While seven cycles were planned, a total of 18 cycles between test conditions and ambient were recorded during the tests. The test report concluded: “It is the test engineer’s opinion that the (press system) couplings offered distinct advantages over conventional threaded pipe components.”

A plant’s pressing success

Actual installations also demonstrate the leak-free operation that can be achieved with press-to-connect systems. A consumer-products manufacturer planning the extension of a compressed air line at its eastern Pennsylvania plant offers one such case study.

When the need arose to extend an existing air service line to install an air hose reel for a stock prep area, the company evaluated its options for joining the 1-in. line. The system was specified stainless steel to withstand the semi-corrosive environment, so company officials considered two joining methods: welding and press systems.

The plant primarily produces paper-based products, so safety is the first concern. Plant maintenance personnel sought a pipe-joining method that would reduce the risk of fire and injuries.

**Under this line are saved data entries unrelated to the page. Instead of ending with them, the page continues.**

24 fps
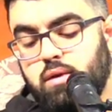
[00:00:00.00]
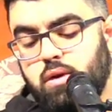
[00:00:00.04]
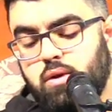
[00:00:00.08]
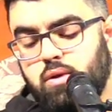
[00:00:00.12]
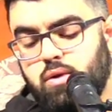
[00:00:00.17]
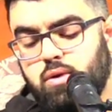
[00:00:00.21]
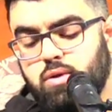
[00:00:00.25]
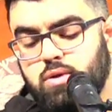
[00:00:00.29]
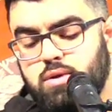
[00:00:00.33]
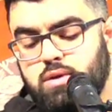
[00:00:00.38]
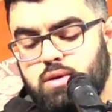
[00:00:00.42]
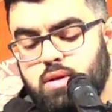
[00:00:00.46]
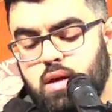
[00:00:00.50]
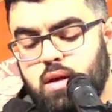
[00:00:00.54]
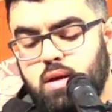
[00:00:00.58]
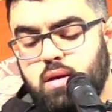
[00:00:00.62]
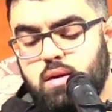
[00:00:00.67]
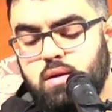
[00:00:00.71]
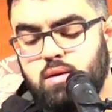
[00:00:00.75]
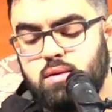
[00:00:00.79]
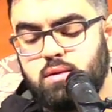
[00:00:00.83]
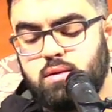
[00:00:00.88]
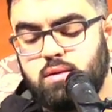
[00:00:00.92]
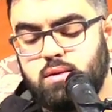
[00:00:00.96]
and
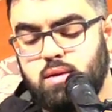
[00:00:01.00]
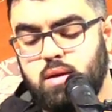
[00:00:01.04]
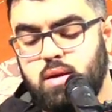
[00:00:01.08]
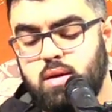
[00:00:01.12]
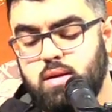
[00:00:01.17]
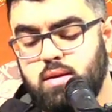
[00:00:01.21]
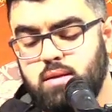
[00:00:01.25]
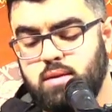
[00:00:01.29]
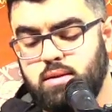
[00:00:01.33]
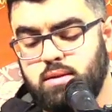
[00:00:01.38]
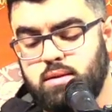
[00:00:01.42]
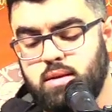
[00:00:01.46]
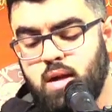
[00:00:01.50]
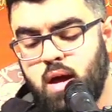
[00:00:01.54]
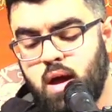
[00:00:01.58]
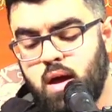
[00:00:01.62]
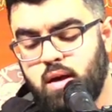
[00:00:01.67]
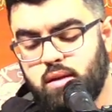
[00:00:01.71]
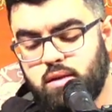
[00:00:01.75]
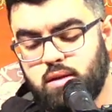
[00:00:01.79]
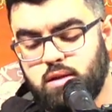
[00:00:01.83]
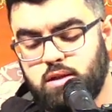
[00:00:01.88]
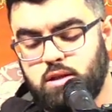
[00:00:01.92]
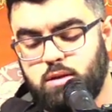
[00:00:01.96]
Hussein sees
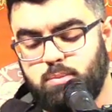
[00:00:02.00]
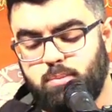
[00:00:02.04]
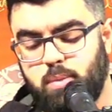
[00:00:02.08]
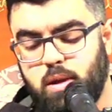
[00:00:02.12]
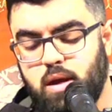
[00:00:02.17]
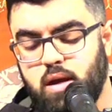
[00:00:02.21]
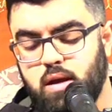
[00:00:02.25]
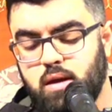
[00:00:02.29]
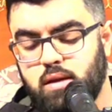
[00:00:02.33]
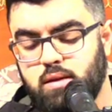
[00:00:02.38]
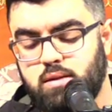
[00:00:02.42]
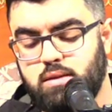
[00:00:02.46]
the spear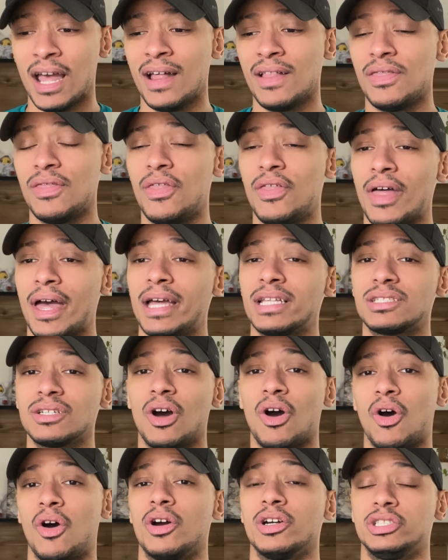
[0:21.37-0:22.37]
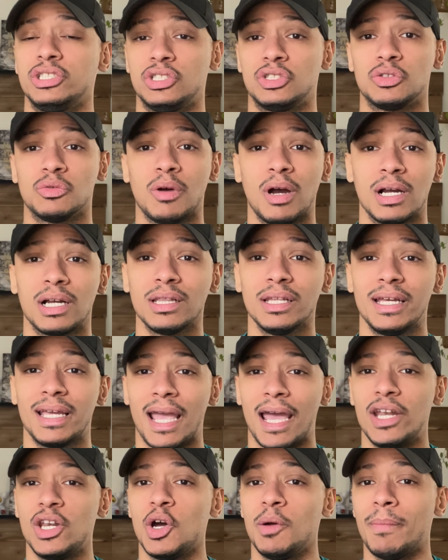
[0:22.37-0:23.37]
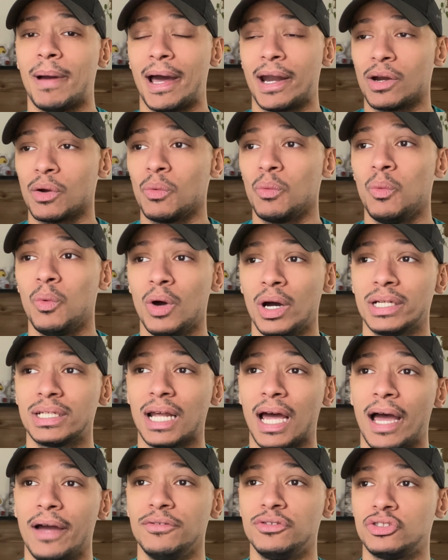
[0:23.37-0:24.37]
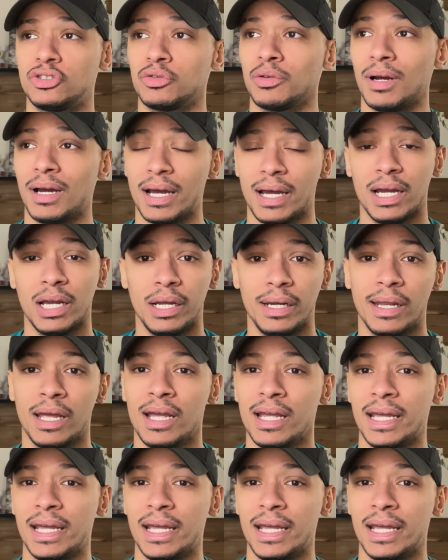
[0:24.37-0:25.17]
that are struggling, and no matter what I've tried,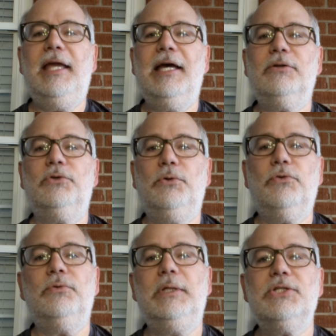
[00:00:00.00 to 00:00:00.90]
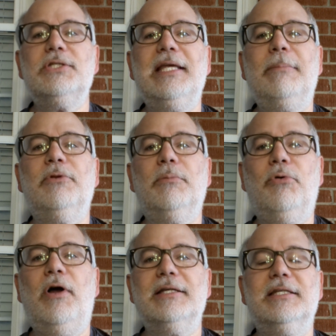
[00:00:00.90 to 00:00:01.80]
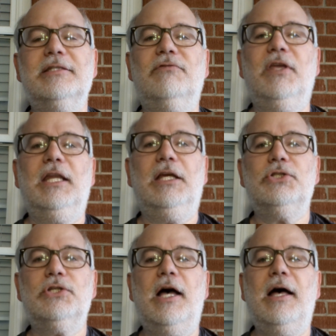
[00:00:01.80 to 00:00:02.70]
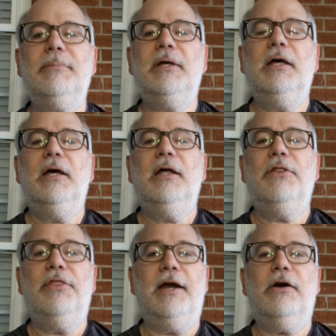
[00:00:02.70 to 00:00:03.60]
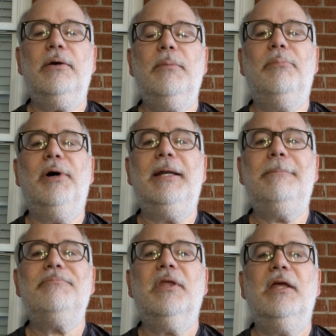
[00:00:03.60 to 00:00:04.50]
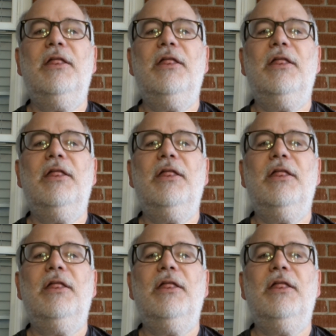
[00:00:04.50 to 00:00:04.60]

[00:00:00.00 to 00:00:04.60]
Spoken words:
handle you through each step of the process of getting a job there, but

“Because it’s a paper plant, if you’re going to solder or weld anything, you have to go through a series of approvals depending on where you’re working,” the plant’s compressed air system manager said. “There’s an area where we store big rolls of paper, and it’s almost like an Act of Congress to get permission to weld there.”

Press systems’ ability to join pipe without flame was a considerable benefit, and ultimately the reason the plant opted for and installed the line using the press-to-connect joining method. To ensure optimal pressure would be available throughout the system and that it would stand up to the rigor of plant operations, a Schedule 10S system was specified.

“Schedule 5 is pretty thin; it’s almost like conduit. So if we can go with thicker piping, it’s going to increase the longevity of the system,” noted the system manager.

The plant also had a goal to prevent as much leakage as possible, and the performance of the press system surpassed expectations.

“We have absolutely no leaks,” the compressed air system manager reported. “We went through with an ultrasonic leak detector and checked the whole line, and we have no leaks at all. We’re very happy with it.”

Press systems offer additional benefits, including installation that is much faster than other pipe-joining methods, and simple installation that does not require highly specialized skills. In the case of the consumer-products plant, the system’s ease-of-installation meant the plant’s in-house maintenance personnel were able to install the compressed air line extension. Press systems can also reduce total installed costs in comparison to other joining methods.

When installing, expanding, or rerouting a compressed air system, one of the most important considerations should be leak prevention. While no press piping system can guarantee leak-free operation for the life of the compressed air system, such systems been shown to significantly reduce the likelihood of leaks at pipe joints in comparison to other joining methods, and as a result, should be strongly considered for joining compressed air systems.